Computational intelligence in the context of Complexity

Evolutionary algorithms (EA) reproduce essential elements of biological evolution in a computer algorithm in order to solve "difficult" problems, at least approximately, for which no exact or satisfactory solution methods are known. They are metaheuristics and population-based bio-inspired algorithms and evolutionary computation, which itself are part of the field of computational intelligence. The mechanisms of biological evolution that an EA mainly imitates are reproduction, mutation, recombination and selection. Candidate solutions to the optimization problem play the role of individuals in a population, and the fitness function determines the quality of the solutions (see also loss function). Evolution of the population then takes place after the repeated application of the above operators.

Evolutionary algorithms often perform well approximating solutions to all types of problems because they ideally do not make any assumption about the underlying fitness landscape. Techniques from evolutionary algorithms applied to the modeling of biological evolution are generally limited to explorations of microevolution (microevolutionary processes) and planning models based upon cellular processes. In most real applications of EAs, computational complexity is a prohibiting factor. In fact, this computational complexity is due to fitness function evaluation. Fitness approximation is one of the solutions to overcome this difficulty. However, seemingly simple EA can solve often complex problems; therefore, there may be no direct link between algorithm complexity and problem complexity.

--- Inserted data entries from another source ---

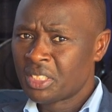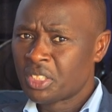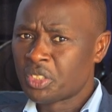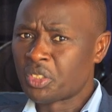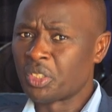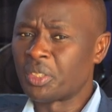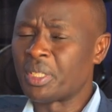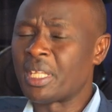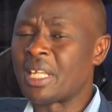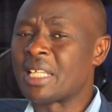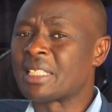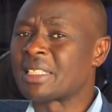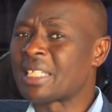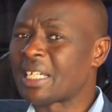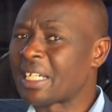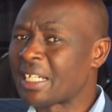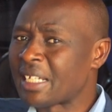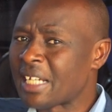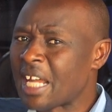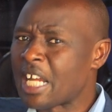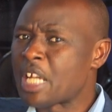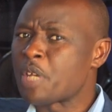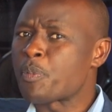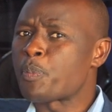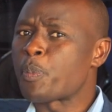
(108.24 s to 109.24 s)
So there is a
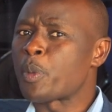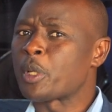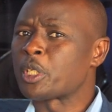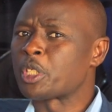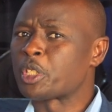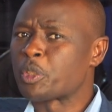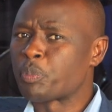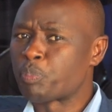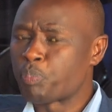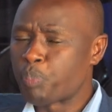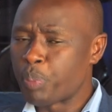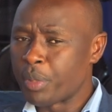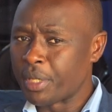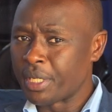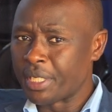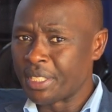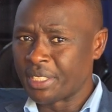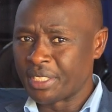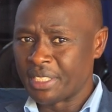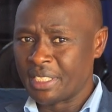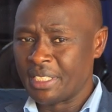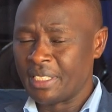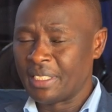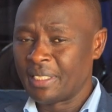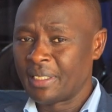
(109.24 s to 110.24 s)
great
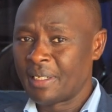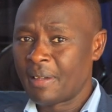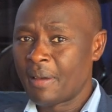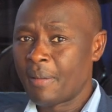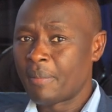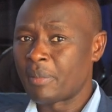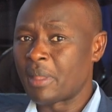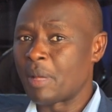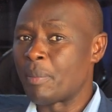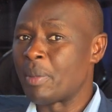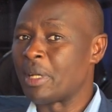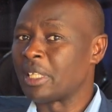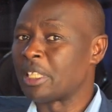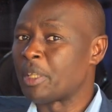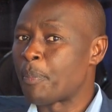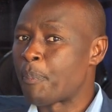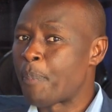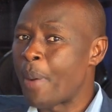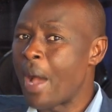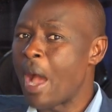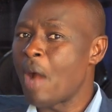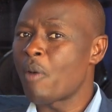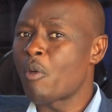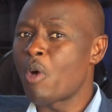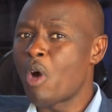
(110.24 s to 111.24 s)
possibility that by the
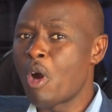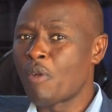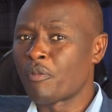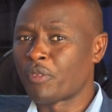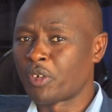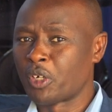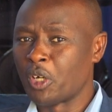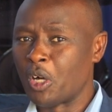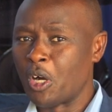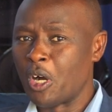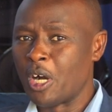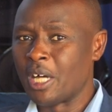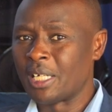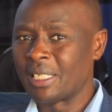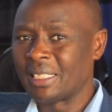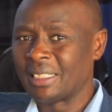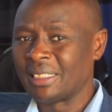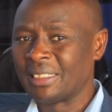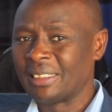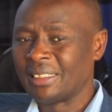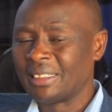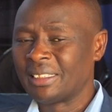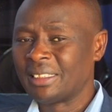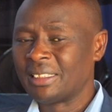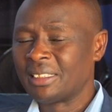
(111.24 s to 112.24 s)
power of God,
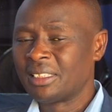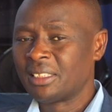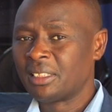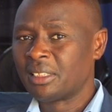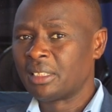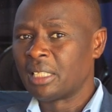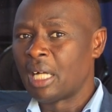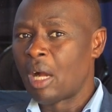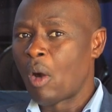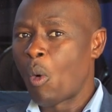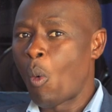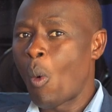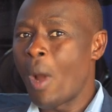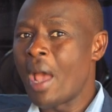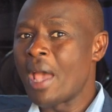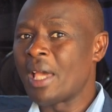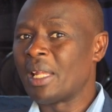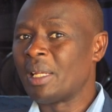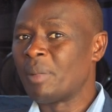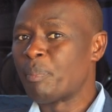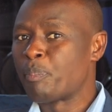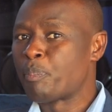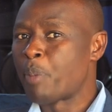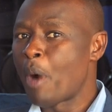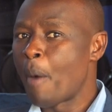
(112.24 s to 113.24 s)

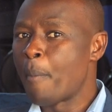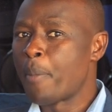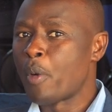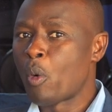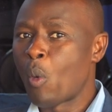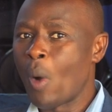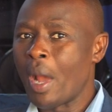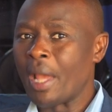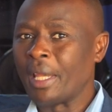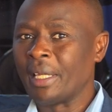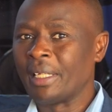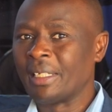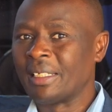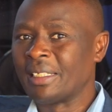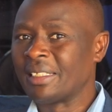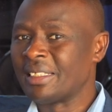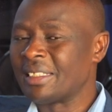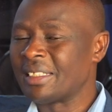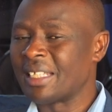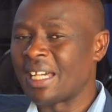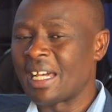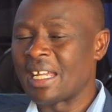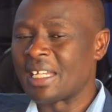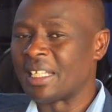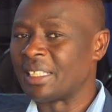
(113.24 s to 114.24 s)
while Bobby
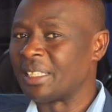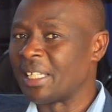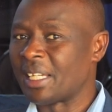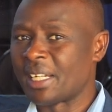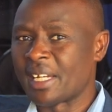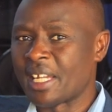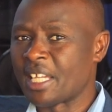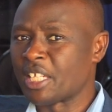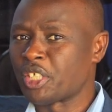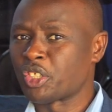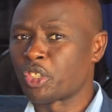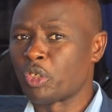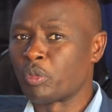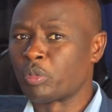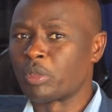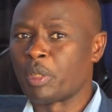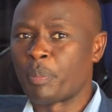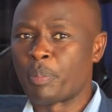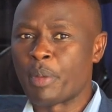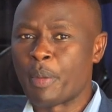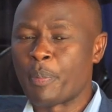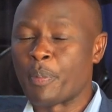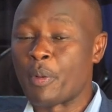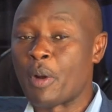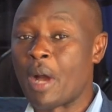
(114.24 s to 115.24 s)
Wine and the rest of the
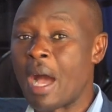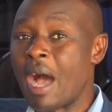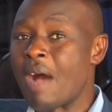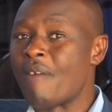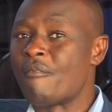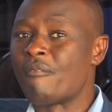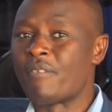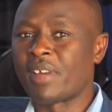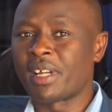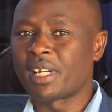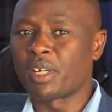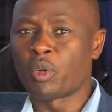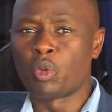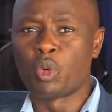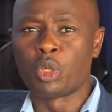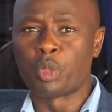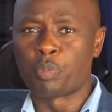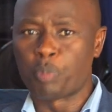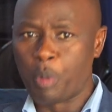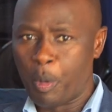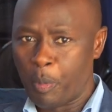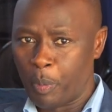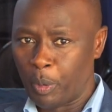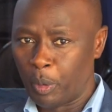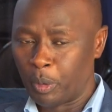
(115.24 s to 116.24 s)
people are very
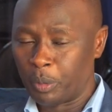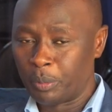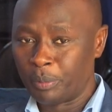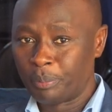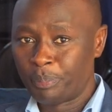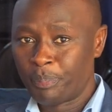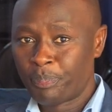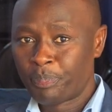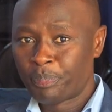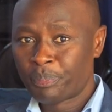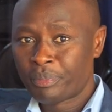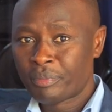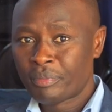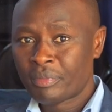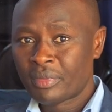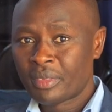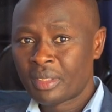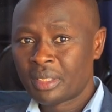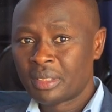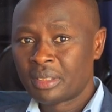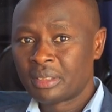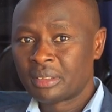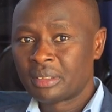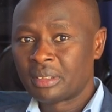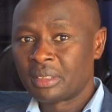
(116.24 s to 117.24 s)
good people,
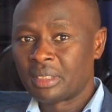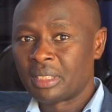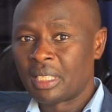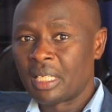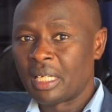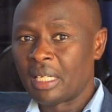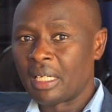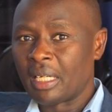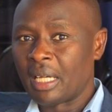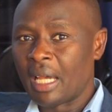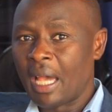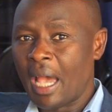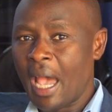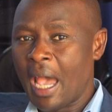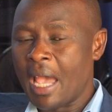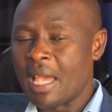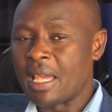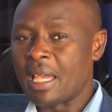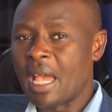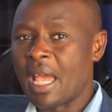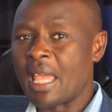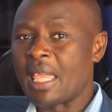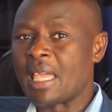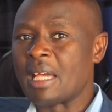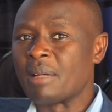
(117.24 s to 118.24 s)

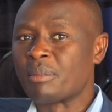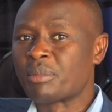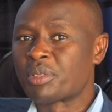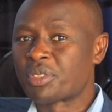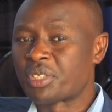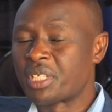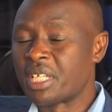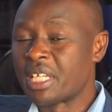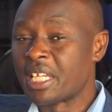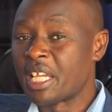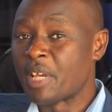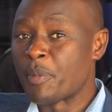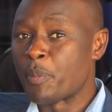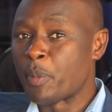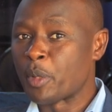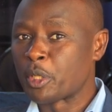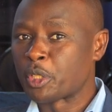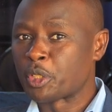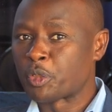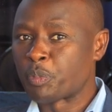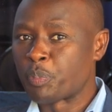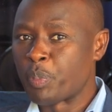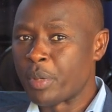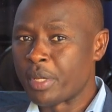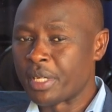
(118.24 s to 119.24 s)
I am seeing a
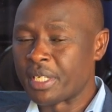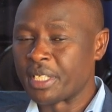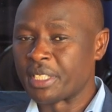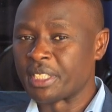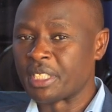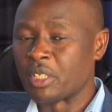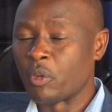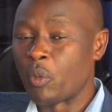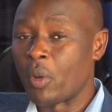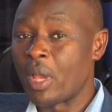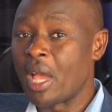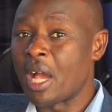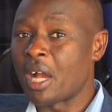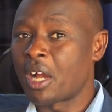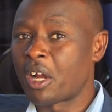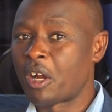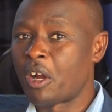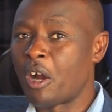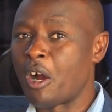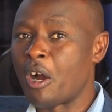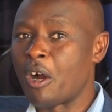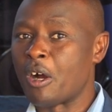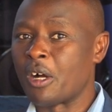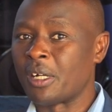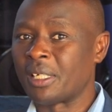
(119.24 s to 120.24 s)
prosperity where
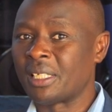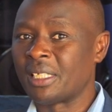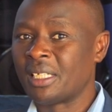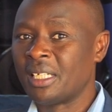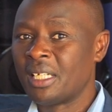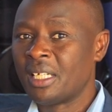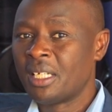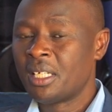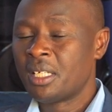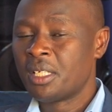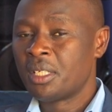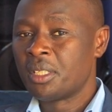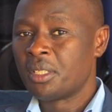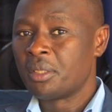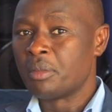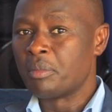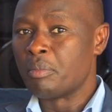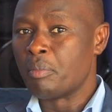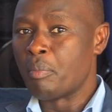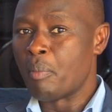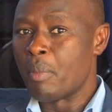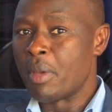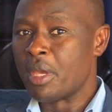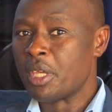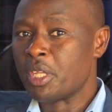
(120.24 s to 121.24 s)
God
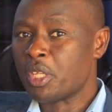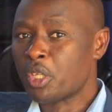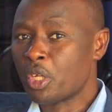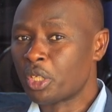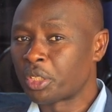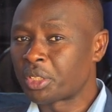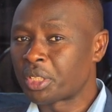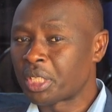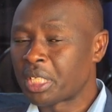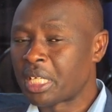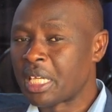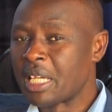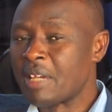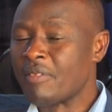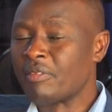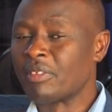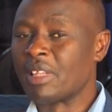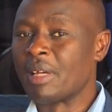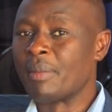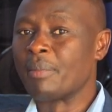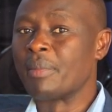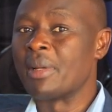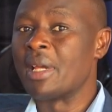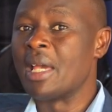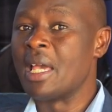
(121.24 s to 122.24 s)
may not give
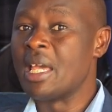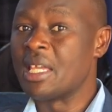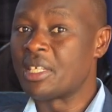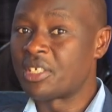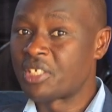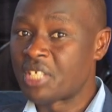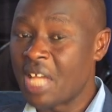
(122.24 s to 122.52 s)
them a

Amorphous computing refers to computational systems that use very large numbers of identical, parallel processors each having limited computational ability and local interactions. The term amorphous computing was coined at MIT in 1996 in a paper entitled "Amorphous Computing Manifesto" by Abelson, Knight, Sussman, et al.

Examples of naturally occurring amorphous computations can be found in many fields, such as developmental biology (the development of multicellular organisms from a single cell), molecular biology (the organization of sub-cellular compartments and intra-cell signaling), neural networks, and chemical engineering (non-equilibrium systems). The study of amorphous computation is hardware agnostic—it is not concerned with the physical substrate (biological, electronic, nanotech, etc.) but rather with the characterization of amorphous algorithms as abstractions with the goal of both understanding existing natural examples and engineering novel systems. Ultimately, this field extenuates to Computational Intelligence, as this computational technique is an extenuation of Artificial Intelligence (but more specifically Artificial General Intelligence) for developing Biological Computation.